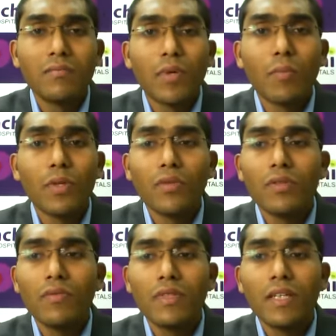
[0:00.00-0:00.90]
proper
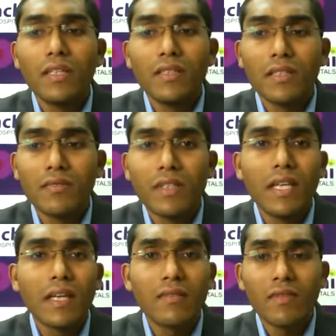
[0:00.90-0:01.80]
cure of kidney disease. We
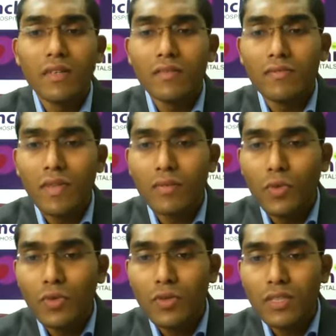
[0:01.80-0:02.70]
take one
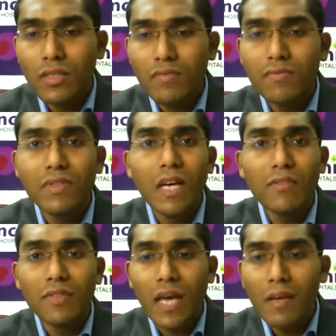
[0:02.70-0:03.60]
more question if we
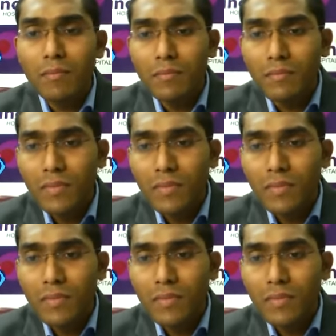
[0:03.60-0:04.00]
have time.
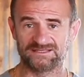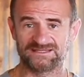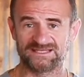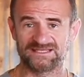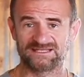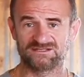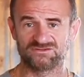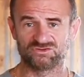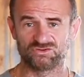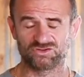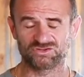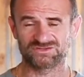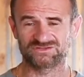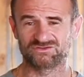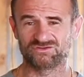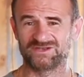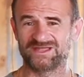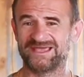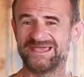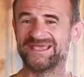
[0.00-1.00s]
they're not
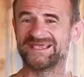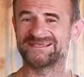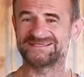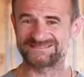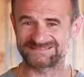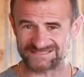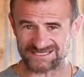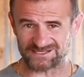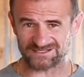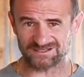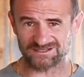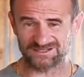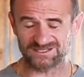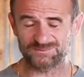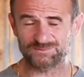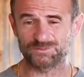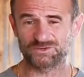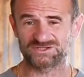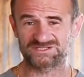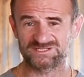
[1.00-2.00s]
gonna exactly
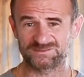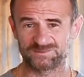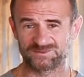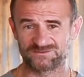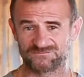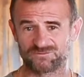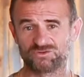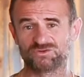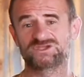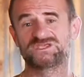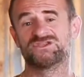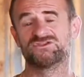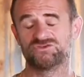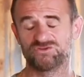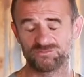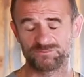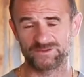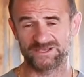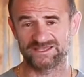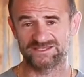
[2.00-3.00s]
possibly work in
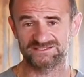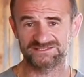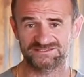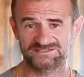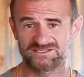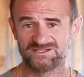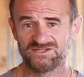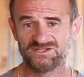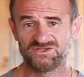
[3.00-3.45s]
your place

###

● PROBLEM TO SOLVE
Everything from the line with "[0:01.80-0:02.70]" through the last line above should be reproduced exactly, both ends included; pictures must be omitted.

● SOLUTION FOR THIS TASK
[0:01.80-0:02.70]
take one
[0:02.70-0:03.60]
more question if we
[0:03.60-0:04.00]
have time.
[0.00-1.00s]
they're not
[1.00-2.00s]
gonna exactly
[2.00-3.00s]
possibly work in
[3.00-3.45s]
your place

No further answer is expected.